• _Exercise aim_:
From the first line of the data through the line containing "Lip reading: and the camera is so close to", return each line exactly.

Input for this task START

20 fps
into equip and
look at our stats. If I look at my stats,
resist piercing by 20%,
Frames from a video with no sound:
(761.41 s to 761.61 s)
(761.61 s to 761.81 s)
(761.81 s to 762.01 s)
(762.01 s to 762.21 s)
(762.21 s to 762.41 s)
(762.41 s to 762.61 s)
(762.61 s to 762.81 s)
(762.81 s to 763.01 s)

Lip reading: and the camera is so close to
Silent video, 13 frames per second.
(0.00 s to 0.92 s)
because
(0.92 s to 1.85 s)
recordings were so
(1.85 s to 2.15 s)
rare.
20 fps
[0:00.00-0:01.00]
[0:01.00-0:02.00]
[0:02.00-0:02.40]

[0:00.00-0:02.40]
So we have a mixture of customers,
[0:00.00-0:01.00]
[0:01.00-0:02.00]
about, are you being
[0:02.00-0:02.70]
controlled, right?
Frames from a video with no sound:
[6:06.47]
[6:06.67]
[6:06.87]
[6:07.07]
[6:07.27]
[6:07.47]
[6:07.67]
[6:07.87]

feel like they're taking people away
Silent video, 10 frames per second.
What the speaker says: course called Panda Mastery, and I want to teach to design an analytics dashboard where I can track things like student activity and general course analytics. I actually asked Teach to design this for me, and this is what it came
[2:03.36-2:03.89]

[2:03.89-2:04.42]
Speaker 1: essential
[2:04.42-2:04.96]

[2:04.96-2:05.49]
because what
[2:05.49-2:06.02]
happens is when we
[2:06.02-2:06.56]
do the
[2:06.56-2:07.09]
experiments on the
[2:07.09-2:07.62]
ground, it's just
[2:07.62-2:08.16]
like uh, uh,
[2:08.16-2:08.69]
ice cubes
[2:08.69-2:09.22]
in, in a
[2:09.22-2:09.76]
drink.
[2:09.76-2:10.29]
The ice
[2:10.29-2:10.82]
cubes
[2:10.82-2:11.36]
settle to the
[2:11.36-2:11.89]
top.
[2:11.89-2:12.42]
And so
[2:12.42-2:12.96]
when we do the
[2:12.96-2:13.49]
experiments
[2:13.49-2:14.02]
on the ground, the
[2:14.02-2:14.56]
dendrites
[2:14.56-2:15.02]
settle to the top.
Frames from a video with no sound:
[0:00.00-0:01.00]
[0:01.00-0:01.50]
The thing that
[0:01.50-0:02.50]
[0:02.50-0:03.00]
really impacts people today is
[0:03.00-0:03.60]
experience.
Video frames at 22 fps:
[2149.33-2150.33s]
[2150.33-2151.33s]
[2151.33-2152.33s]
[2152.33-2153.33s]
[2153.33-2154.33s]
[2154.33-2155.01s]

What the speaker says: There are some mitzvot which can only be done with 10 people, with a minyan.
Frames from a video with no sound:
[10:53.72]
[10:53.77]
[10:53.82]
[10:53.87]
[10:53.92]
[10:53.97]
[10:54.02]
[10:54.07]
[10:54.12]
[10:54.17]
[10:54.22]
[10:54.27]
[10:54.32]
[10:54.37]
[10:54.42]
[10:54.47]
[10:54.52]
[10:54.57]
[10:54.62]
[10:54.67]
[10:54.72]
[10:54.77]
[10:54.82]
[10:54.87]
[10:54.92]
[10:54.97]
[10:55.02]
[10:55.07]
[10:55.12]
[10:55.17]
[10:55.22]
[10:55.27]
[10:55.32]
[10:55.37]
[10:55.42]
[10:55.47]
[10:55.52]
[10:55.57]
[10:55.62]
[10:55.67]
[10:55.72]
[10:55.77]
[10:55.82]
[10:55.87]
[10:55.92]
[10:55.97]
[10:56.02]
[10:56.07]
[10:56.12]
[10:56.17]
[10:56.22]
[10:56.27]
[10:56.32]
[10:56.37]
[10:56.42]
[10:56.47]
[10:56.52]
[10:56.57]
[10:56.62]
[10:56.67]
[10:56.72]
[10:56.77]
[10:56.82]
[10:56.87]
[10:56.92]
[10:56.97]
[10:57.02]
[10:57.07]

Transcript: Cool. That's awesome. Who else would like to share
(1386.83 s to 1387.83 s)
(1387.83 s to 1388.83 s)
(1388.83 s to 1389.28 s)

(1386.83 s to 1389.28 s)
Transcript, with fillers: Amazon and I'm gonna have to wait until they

Input for this task END

• _Task answer_:
20 fps
into equip and
look at our stats. If I look at my stats,
resist piercing by 20%,
Frames from a video with no sound:
(761.41 s to 761.61 s)
(761.61 s to 761.81 s)
(761.81 s to 762.01 s)
(762.01 s to 762.21 s)
(762.21 s to 762.41 s)
(762.41 s to 762.61 s)
(762.61 s to 762.81 s)
(762.81 s to 763.01 s)

Lip reading: and the camera is so close to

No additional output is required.